__Assignment__: Below are records with pictures in them. Transcribe everything from the line containing "[00:06:50.99 to 00:06:51.99]" down to the line containing "[00:06:59.99 to 00:07:00.99]", exactly, and leave the pictures behind.
------ Source data
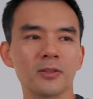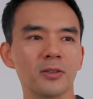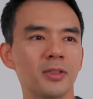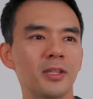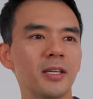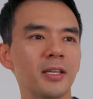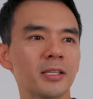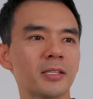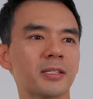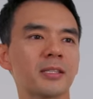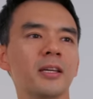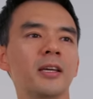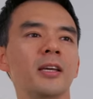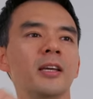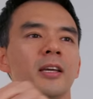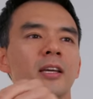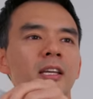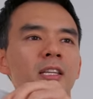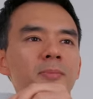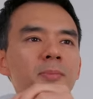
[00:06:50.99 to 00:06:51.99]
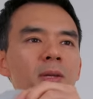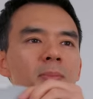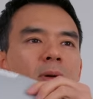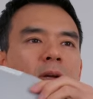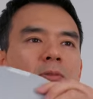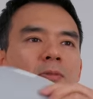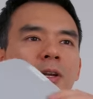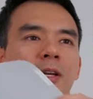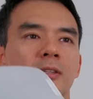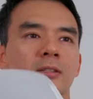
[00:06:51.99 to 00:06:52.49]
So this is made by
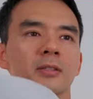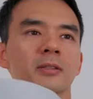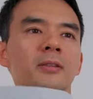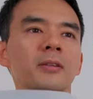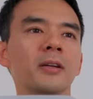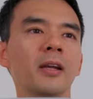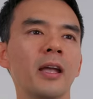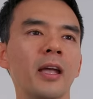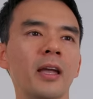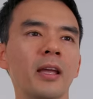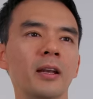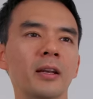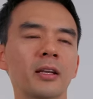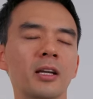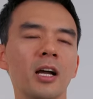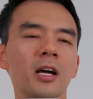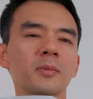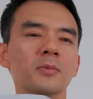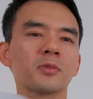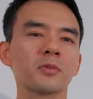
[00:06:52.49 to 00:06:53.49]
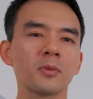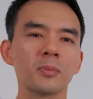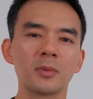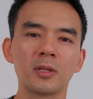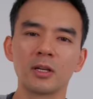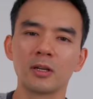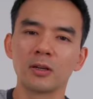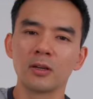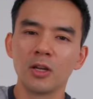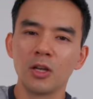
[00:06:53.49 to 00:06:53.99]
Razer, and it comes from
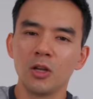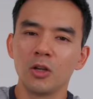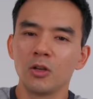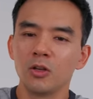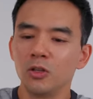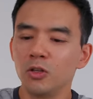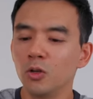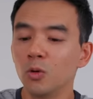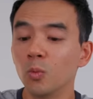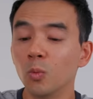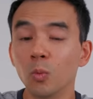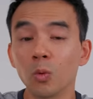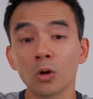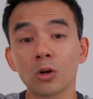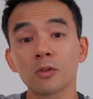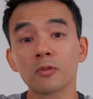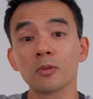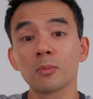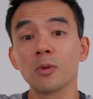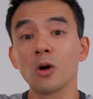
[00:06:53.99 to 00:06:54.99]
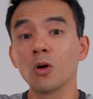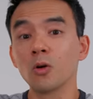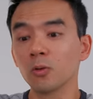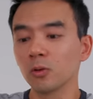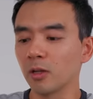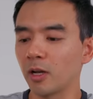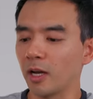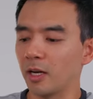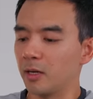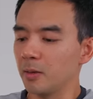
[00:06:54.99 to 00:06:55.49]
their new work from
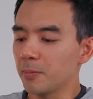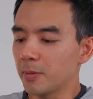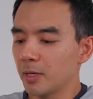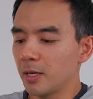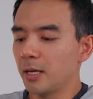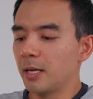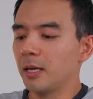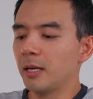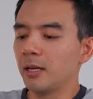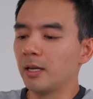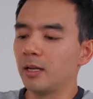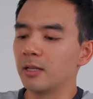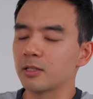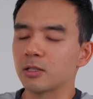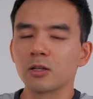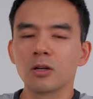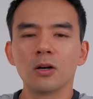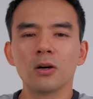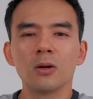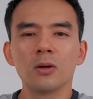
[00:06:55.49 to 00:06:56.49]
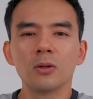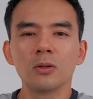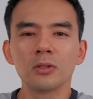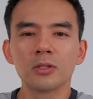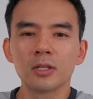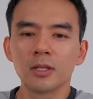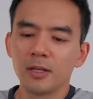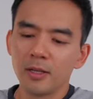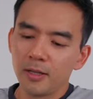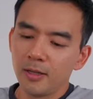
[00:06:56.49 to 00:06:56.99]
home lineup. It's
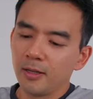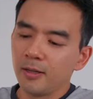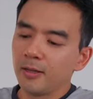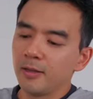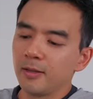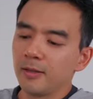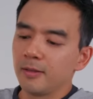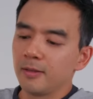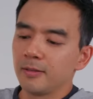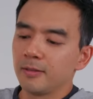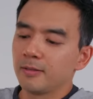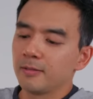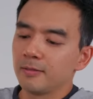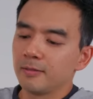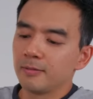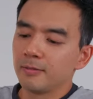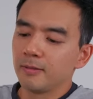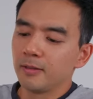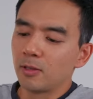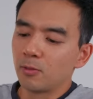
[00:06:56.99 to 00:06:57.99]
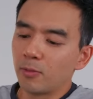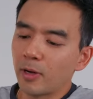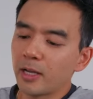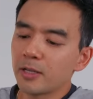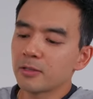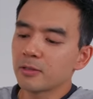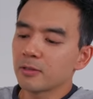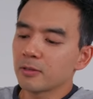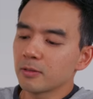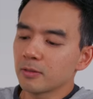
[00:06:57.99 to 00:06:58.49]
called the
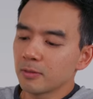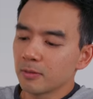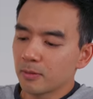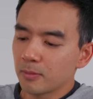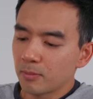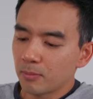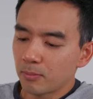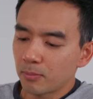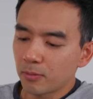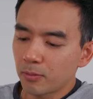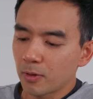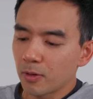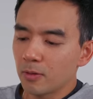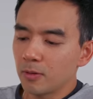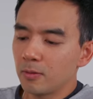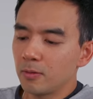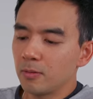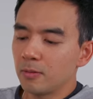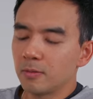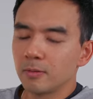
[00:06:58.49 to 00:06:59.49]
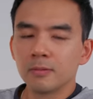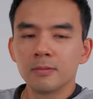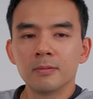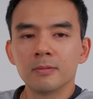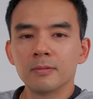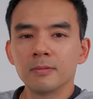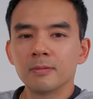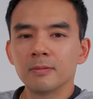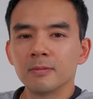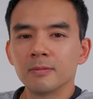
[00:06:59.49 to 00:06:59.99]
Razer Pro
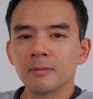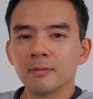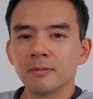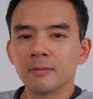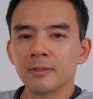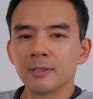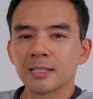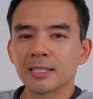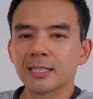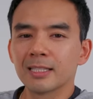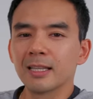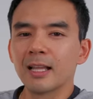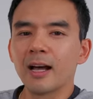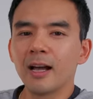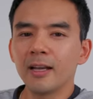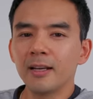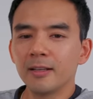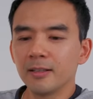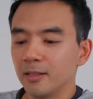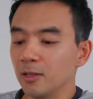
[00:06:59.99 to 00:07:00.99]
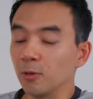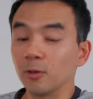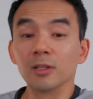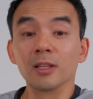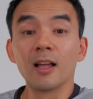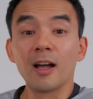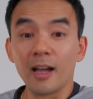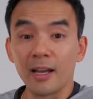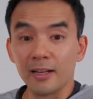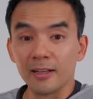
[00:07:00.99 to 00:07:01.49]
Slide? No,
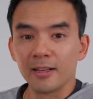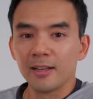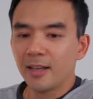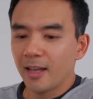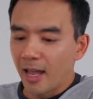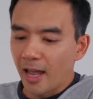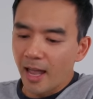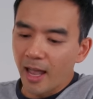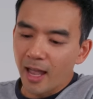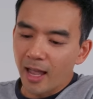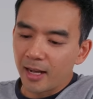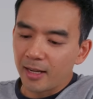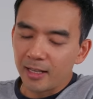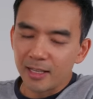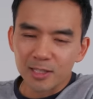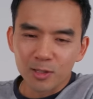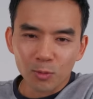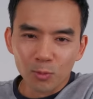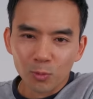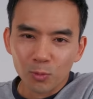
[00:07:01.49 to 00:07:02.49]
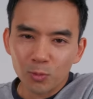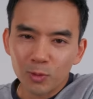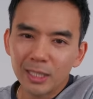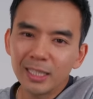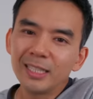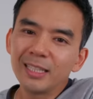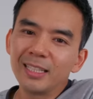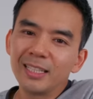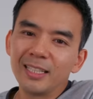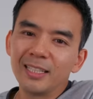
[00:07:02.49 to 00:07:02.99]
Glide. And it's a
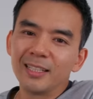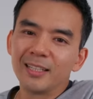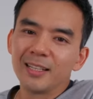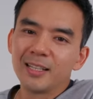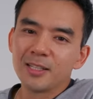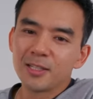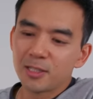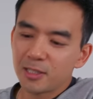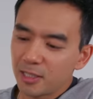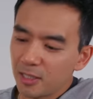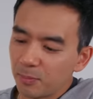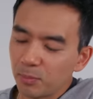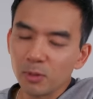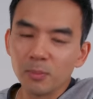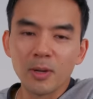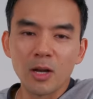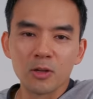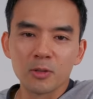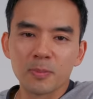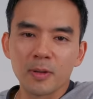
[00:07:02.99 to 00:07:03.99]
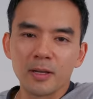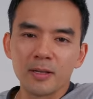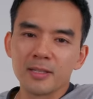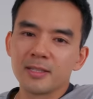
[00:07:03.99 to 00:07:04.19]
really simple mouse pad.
------------
------ Source data
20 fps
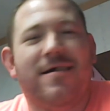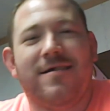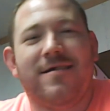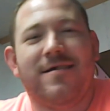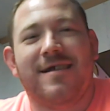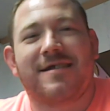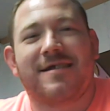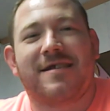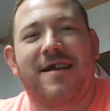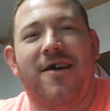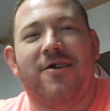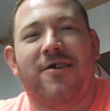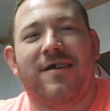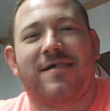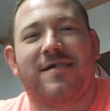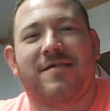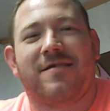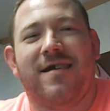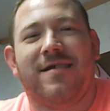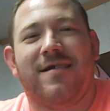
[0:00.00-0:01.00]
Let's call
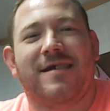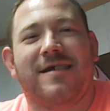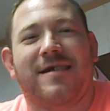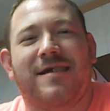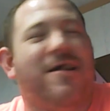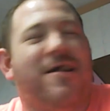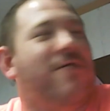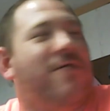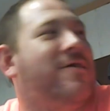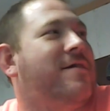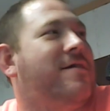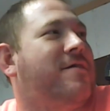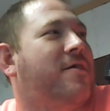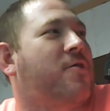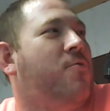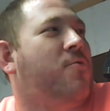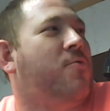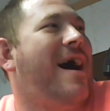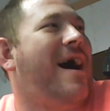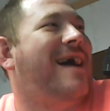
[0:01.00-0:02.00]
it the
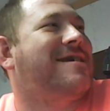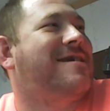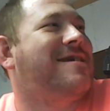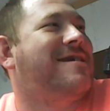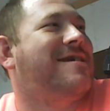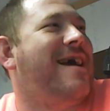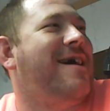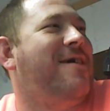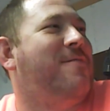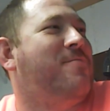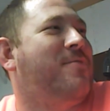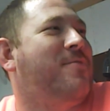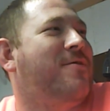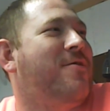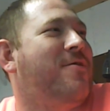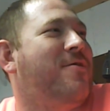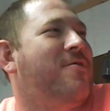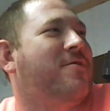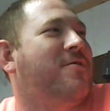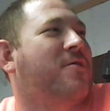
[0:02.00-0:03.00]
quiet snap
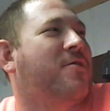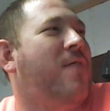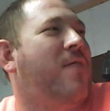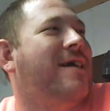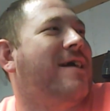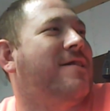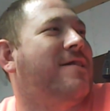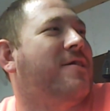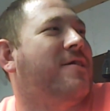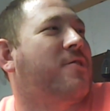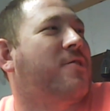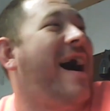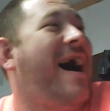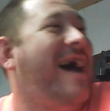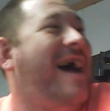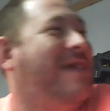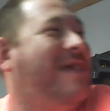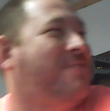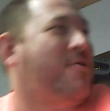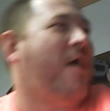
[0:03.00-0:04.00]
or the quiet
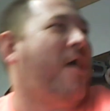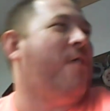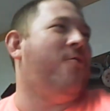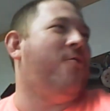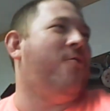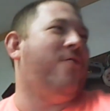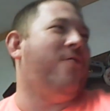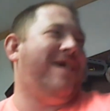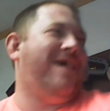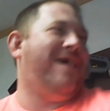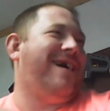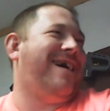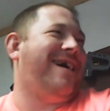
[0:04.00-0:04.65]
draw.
------------
__Answer box__:
[00:06:50.99 to 00:06:51.99]
[00:06:51.99 to 00:06:52.49]
So this is made by
[00:06:52.49 to 00:06:53.49]
[00:06:53.49 to 00:06:53.99]
Razer, and it comes from
[00:06:53.99 to 00:06:54.99]
[00:06:54.99 to 00:06:55.49]
their new work from
[00:06:55.49 to 00:06:56.49]
[00:06:56.49 to 00:06:56.99]
home lineup. It's
[00:06:56.99 to 00:06:57.99]
[00:06:57.99 to 00:06:58.49]
called the
[00:06:58.49 to 00:06:59.49]
[00:06:59.49 to 00:06:59.99]
Razer Pro
[00:06:59.99 to 00:07:00.99]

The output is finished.